Petitioner cannot point to any clearly established federal law demonstrating the state court's denial of this claim was objectively unreasonable, nor has he shown the state court's denial of the claim relied on an unreasonable determination of the facts. Significantly, petitioner can point to no case holding, or even suggesting, that the presence of a penalty phase jury at the guilt phase of a capital trial is prejudicial.

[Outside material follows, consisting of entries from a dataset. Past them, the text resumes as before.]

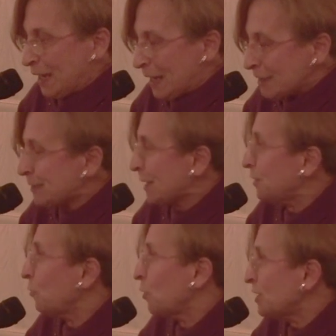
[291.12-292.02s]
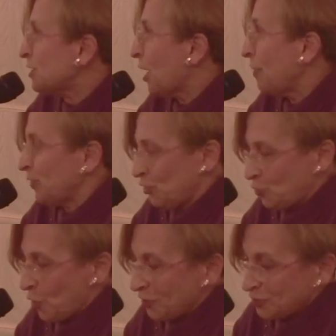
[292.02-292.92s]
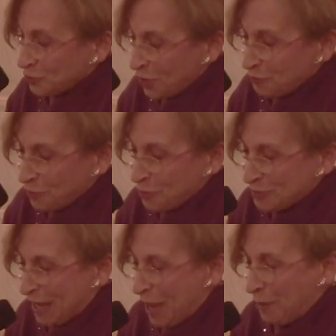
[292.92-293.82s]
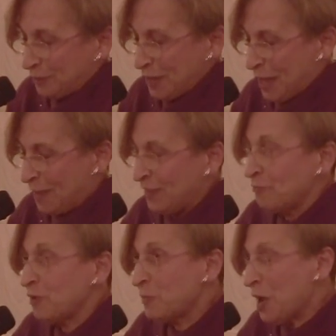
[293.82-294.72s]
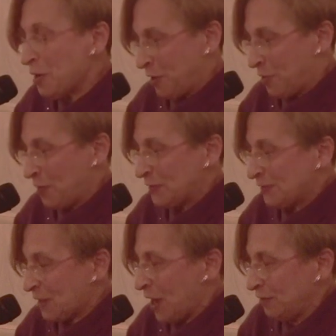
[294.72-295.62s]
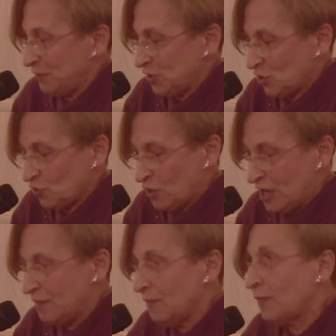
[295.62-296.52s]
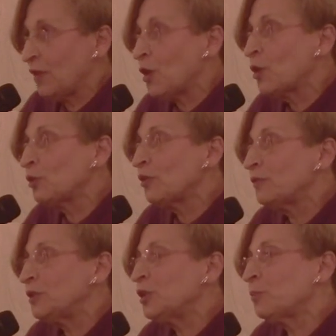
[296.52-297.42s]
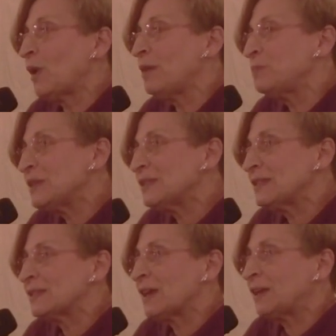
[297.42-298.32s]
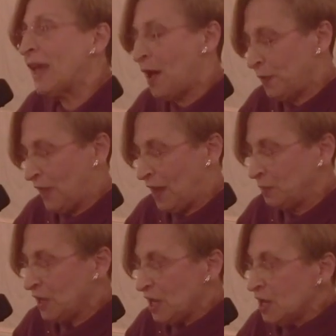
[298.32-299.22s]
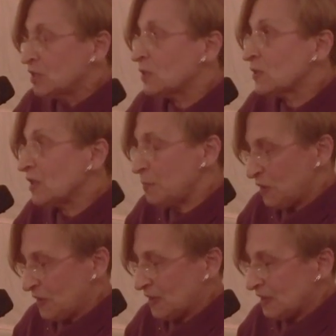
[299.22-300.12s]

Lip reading: Les said that one time the truck broke down and they repaired it on the side of the street. The owner of a nearby business allowed them to sleep in the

Petitioner's reliance on Carey v. Musladin, 549 U.S. 70, 75-76 (2006), which did not address the issue at hand, is misplaced. Indeed, Musladin supports respondent's position that petitioner has not demonstrated he is entitled to relief. In Musladin, the habeas petitioner, who was tried for murder, argued the presence of spectators in the courtroom wearing buttons with a photo of the alleged murder victim prejudiced his right to a fair trial. Id. at 72-73. In overturning the appellate court's decision granting Musladin's claim, the Supreme Court stated: "Given the lack of holdings from this Court regarding the potentially prejudicial effect of spectators' courtroom conduct of the kind involved here, it cannot be said that the state court `unreasonabl[y] appli[ed] clearly established Federal law.' §2254(d)(1)." Id. at 77. Similarly here, in the absence of Supreme Court authority regarding the potentially prejudicial effect of a separate penalty phase jury's presence during the guilt phase of a capital trial, petitioner cannot demonstrate he is entitled to relief on this claim.
Moreover, even if petitioner had demonstrated error by the trial court, he would not be entitled to relief because he has not shown he was in any manner prejudiced thereby. See Brecht, 507 U.S. at 638.

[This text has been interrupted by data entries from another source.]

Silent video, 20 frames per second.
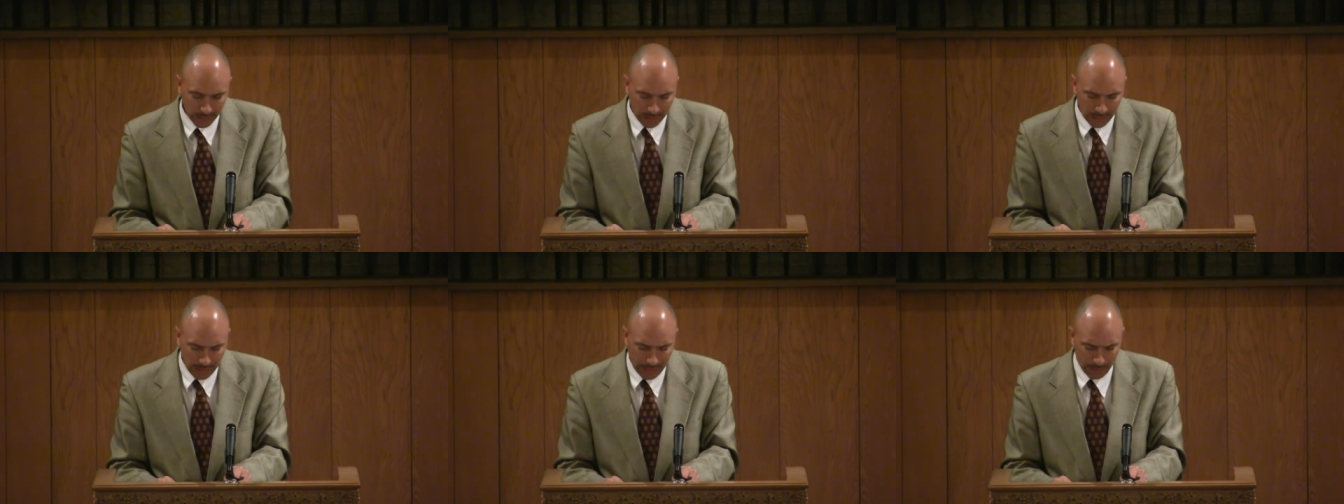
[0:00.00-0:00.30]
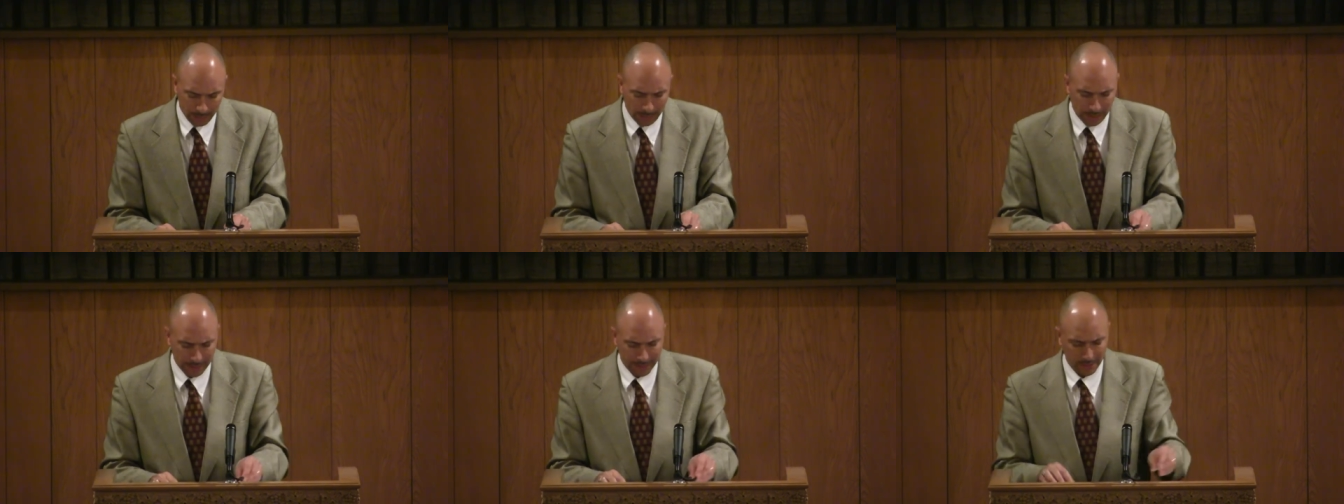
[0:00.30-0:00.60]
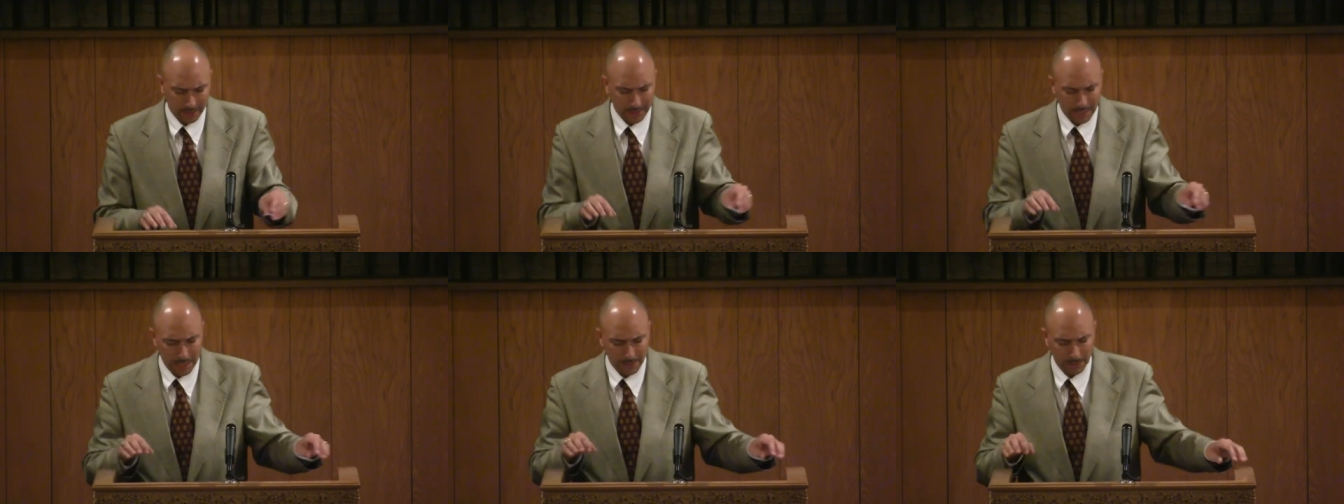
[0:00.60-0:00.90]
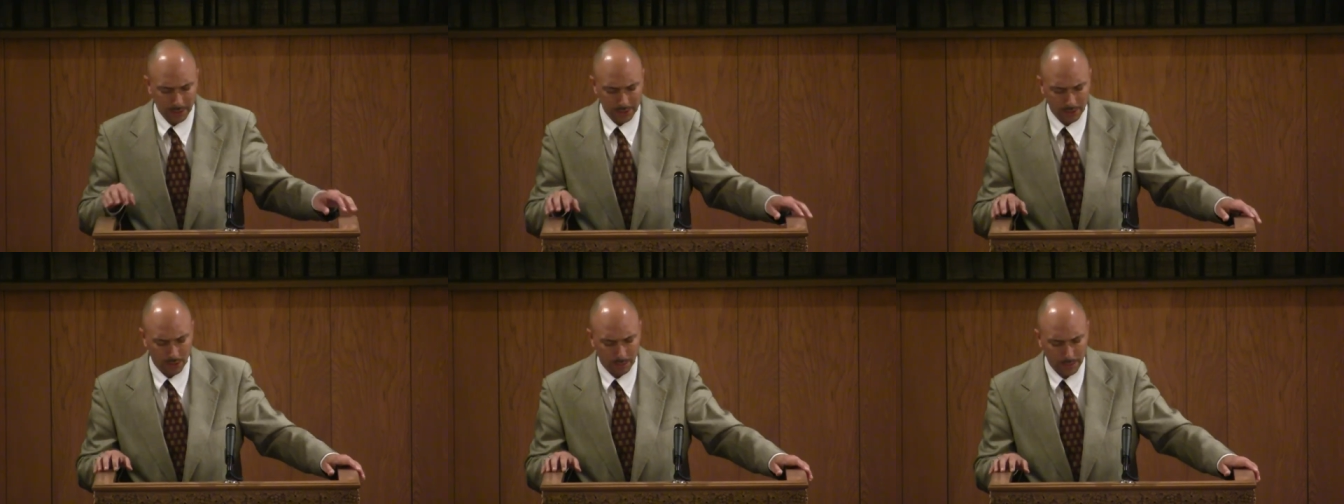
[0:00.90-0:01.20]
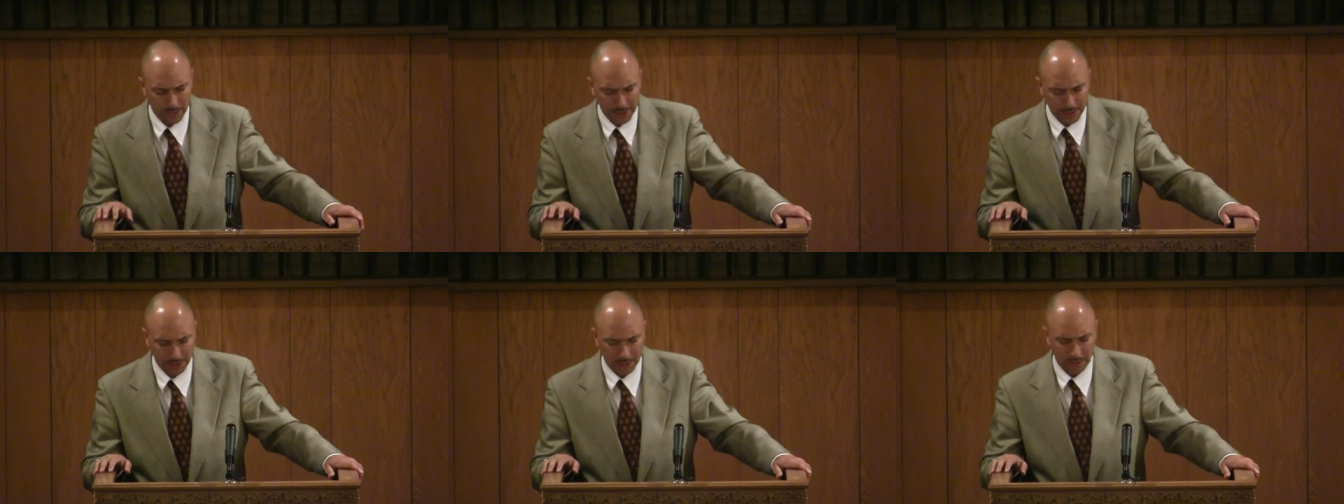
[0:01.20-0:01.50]
He believes that demons are
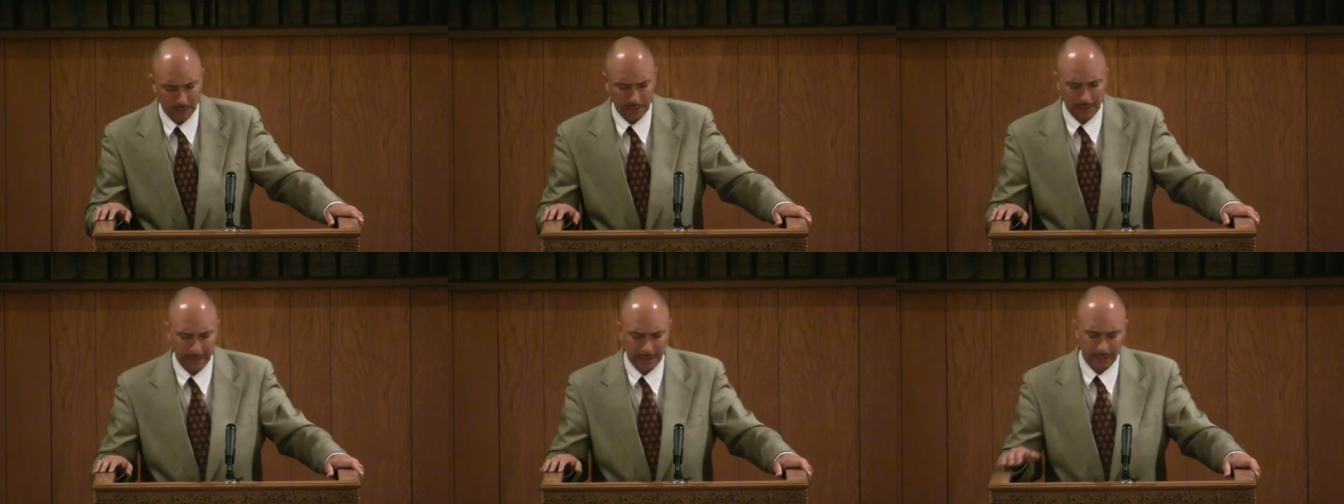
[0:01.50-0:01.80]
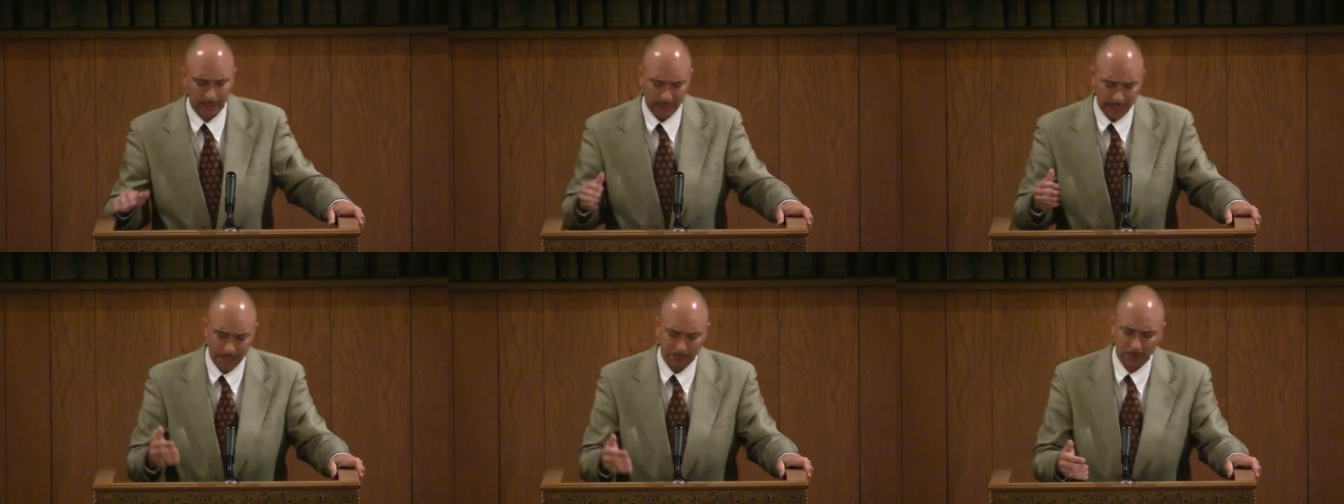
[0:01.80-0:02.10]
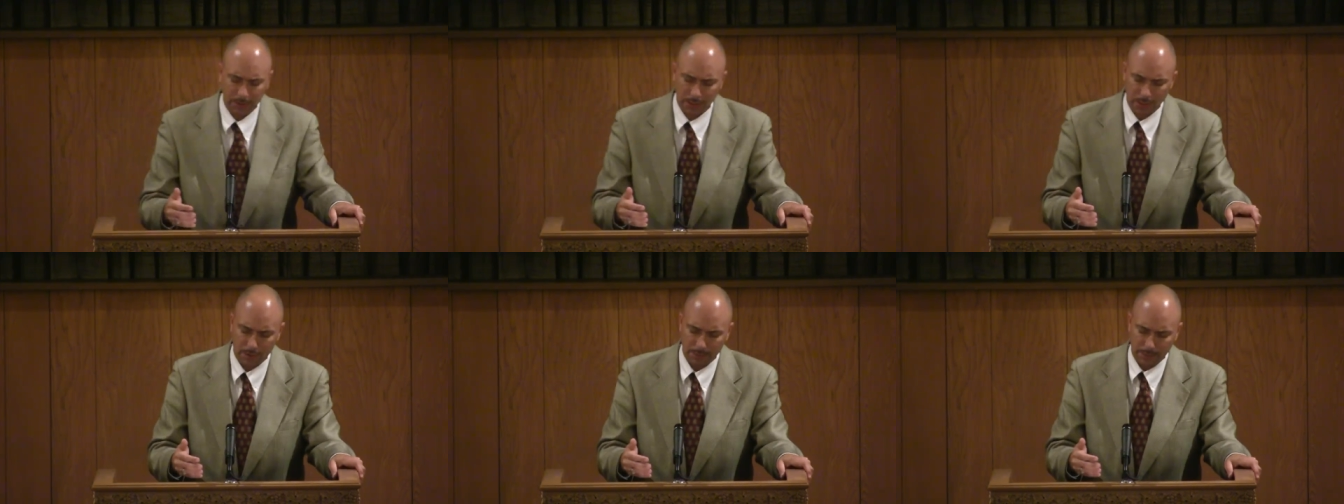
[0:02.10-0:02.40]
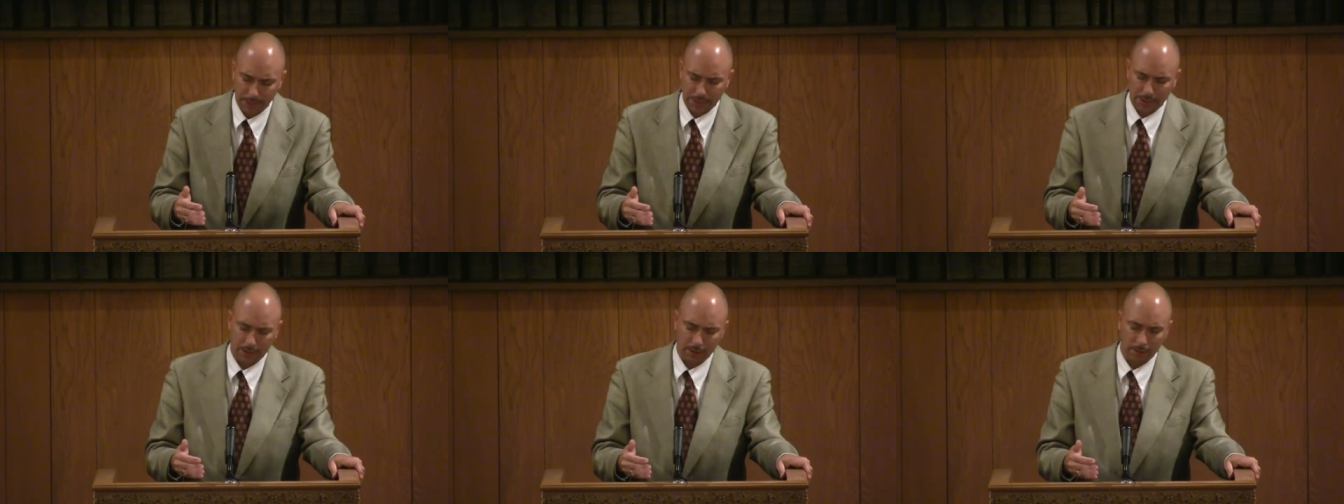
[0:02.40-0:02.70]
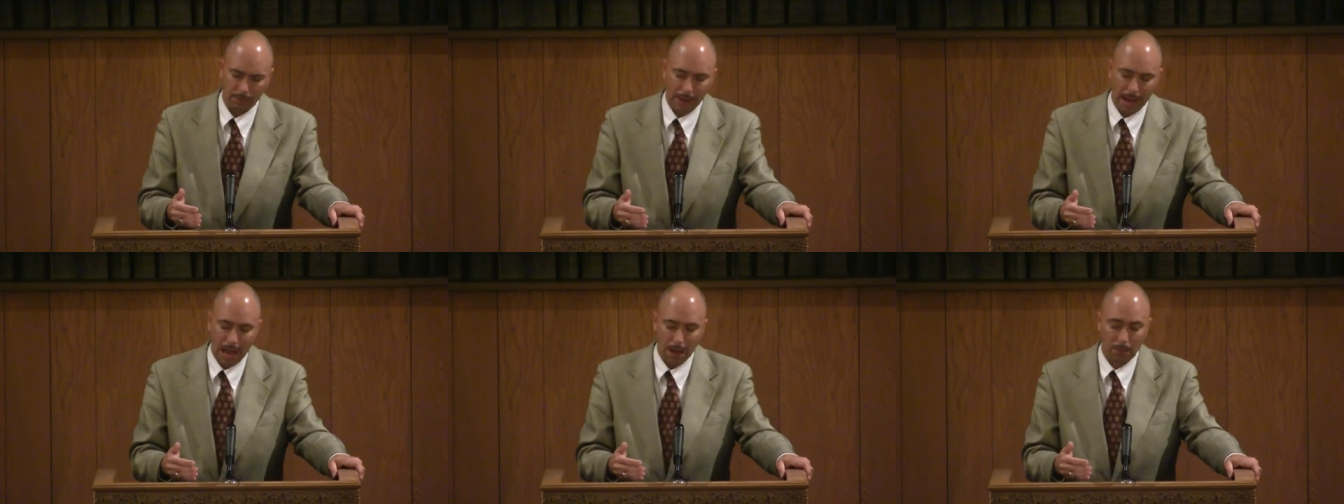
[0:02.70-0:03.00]
mentioned, that the demons that are mentioned in the
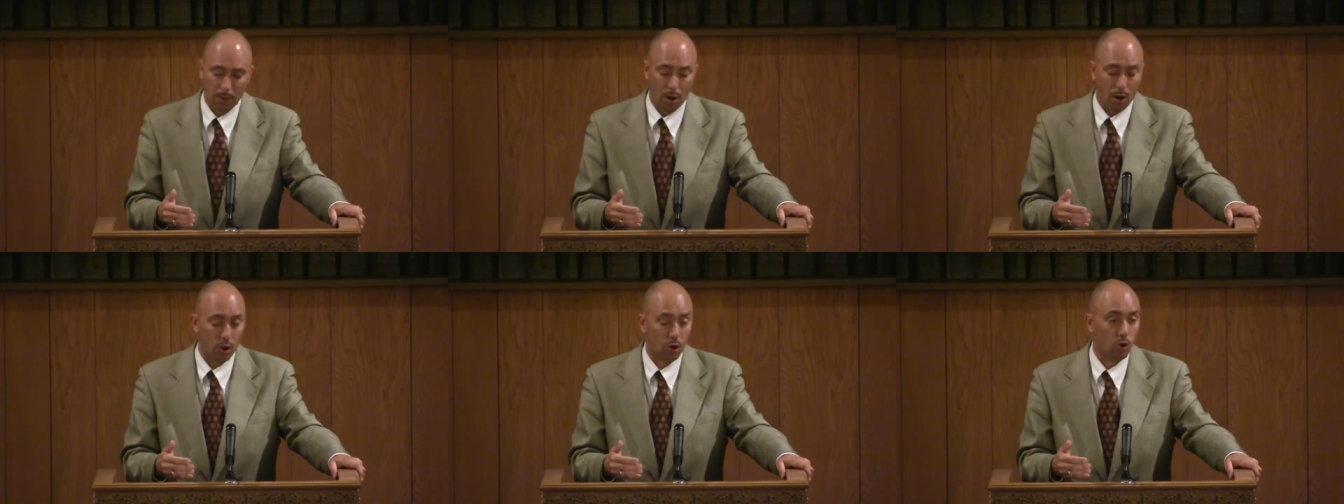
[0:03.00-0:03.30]
Bible are,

Accordingly, this claim will be denied.
Petitioner contends the presence of the penalty phase jury during closing argument in the guilt phase violated his constitutional rights to due process, a fair trial, and a reliable penalty adjudication. As with the preceding claim, petitioner points to no supporting case authority. Further, petitioner again fails to demonstrate prejudice. As noted, petitioner was convicted of multiple murders, attempted murder, rape and attempted rape. Petitioner has made no showing to support a claim that, had the penalty phase jury not been present during the guilt phase closing arguments, it would have returned a more lenient verdict as to his sentence.
Accordingly, this claim will be denied.
For the foregoing reasons, Claims 49, 50, 51, 52, 54 and 55 in petitioner's First Amended Petition are hereby DENIED.